Mataku hanya terfokus pada satu titik. Pada satu bayangan di mana hanya aku yang mampu melihat. Imajinasiku mengantarkanku pada masa itu. Masa di mana penderitaan dan kebahagiaan tercampur aduk menjadi satu. Masa di mana ketentraman menutupi kesengsaraan. Canda tawa menutupi jerit tangis. Dan senyuman menutupi kesedihan.
 Mereka terlihat bahagia. Senyum senang riang gembira. Dengan pakaian lusuh yang dikenakan dan celana kumal tiga perempat. Di sebuah gubug reyot dengan dinding dari anyaman bambu mereka bersenda gurau. Duduk melingkar beralaskan tikar tua. Kakek tua renta, tiga lelaki belia dan dua lelaki masih kanak-kanak.
Perkumpulan itu ternyata untuk menunggu seorang perempuan tua, yang keriput tapi tak mampu menutupi wajah cantiknya. Ia keluar tidak dengan tangan hampa. Tangan kanannya membawa sepiring penuh nasi dan tangan kirinya membawa sepiring sayur, ya bisa dibilang sayur, tapi tak terlihat seperti sayur, lebih mirip semur ayam atau bistik. Sebenarnya itu adalah jantung pisang yang dimasak hanya direbus dengan kecap.
Para lelaki langsung ramai, kecuali si pria tua yang hanya tersenyum. Perempuan paruh baya tadi meletakkan nasi dan semur jantung di tengah-tengah mereka. “Le jupuk nasi aja rebutan yaa!” kata wanita tua itu. “Siap mak!!!” jawab para lelaki belia dan adik-adiknya serempak. Siang itu, mereka makan dengan lahap, walau hanya dengan semur jantung pisang.
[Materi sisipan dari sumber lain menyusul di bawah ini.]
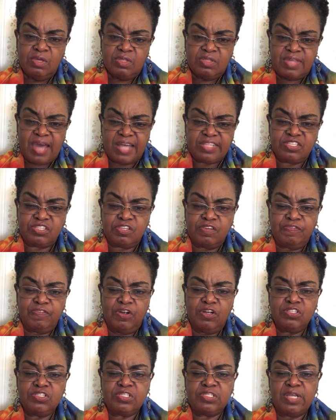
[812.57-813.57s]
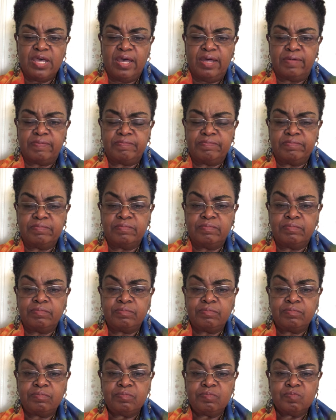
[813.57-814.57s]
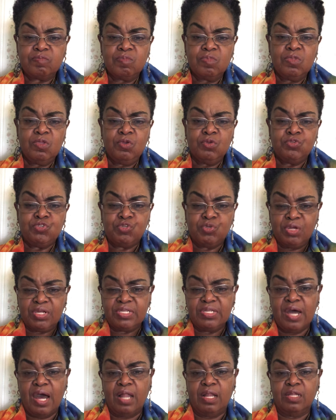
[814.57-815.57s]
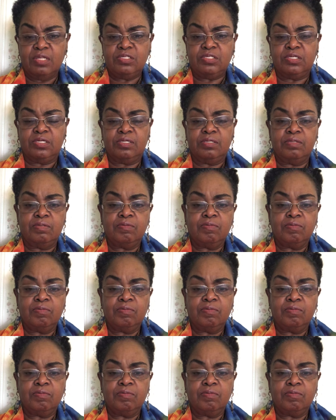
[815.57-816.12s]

That's the first step to acknowledge it,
Imajinasiku berganti, aku seakan melihat tayangan televisi yang diubah channel-nya. Aku melihat jalan setapak terbuat dari batu-batu putih yang runcing. Bila melewatinya dengan kaki telanjang, rasanya pasti cukup menyakitkan. Beberapa saat kemudian aku sadar. Aku kenal tempat ini, desa yang selalu aku rindukan semenjak aku meninggalkannya, Desa Tengklik. Dari kejauhan kulihat dua bocah mengenakan seragam SD berlari kejar-kejaran sambil membawa seikat daun pisang. Bocah itu sama dengan yang kulihat saat bayangan pertama muncul. Kakak beradik yang paling muda.
Saat itu matahari hampir membakar tubuh mereka. Namun sepertinya itu tak begitu berpengaruh bagi mereka. Bahkan kulitnya yang sudah gosong pun mereka membiarkannya. Saat mendekati sebuah cakruk di pinggir jalan, mereka melambat. Langkahnya hampir seperti orang jalan kaki, hanya saja lebih cepat.
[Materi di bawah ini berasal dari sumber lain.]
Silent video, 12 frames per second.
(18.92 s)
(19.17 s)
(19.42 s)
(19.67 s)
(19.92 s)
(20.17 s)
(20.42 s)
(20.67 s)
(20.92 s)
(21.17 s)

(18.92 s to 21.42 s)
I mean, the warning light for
“Nanta, Anggar, mampir le!!” teriak seorang pria tua di dalam cakruk. “Wah nggak pakde, ini masih harus njual daun pisang je, soale keburu penjualnya berangkat” jawab Anggar dengan nada sedikit kecewa. “Besok saja nggih, kalo pas nggak keburu-buru” lanjut si Nanta dengan lantang. “wo ya wes, ati-ati yo! jawab pria itu.
Mereka berjalan pergi, aku hanya mengamatinya. Mataku seakan mengirimkan sinyal ke otakku. Membuatku berfikir sejenak, sepertinya aku kenal mereka, sepertinya mereka adalah orang yang sangat penting untukku, sepertinya, sepertinya, sepertinya. Selalu begitu. Sedetik kemudian, aku menemukannya, aku rasa aku tau banyak seluk beluk kehidupan mereka. 
Menjual daun pisang. Ya, itulah kehidupan sehari-hari mereka. Setiap pulang sekolah harus menjual daun pisang ke pasar, atau ke rumah tetangga. Orang tuanya yang hanya petani padi ini setiap hari bekerja keras mencari uang. Walau kedua orang tua ini buta huruf, tapi tak melunturkan tekad mereka untuk menyekolahkan anak-anak mereka. Seberapapun kerja keras yang harus dilakukan, anak tetap harus sekolah. Itu prinsipnya. Subhanallah, hal itu membuatku iri, aku bahkan mungkin tak bisa sekuat itu memegang teguh pendirian. Tapi bagaimana bisa aku tahu kehidupan mereka? Apa-apaan ini? Aku bahkan tidak tahu siapa yang ada dalam bayanganku!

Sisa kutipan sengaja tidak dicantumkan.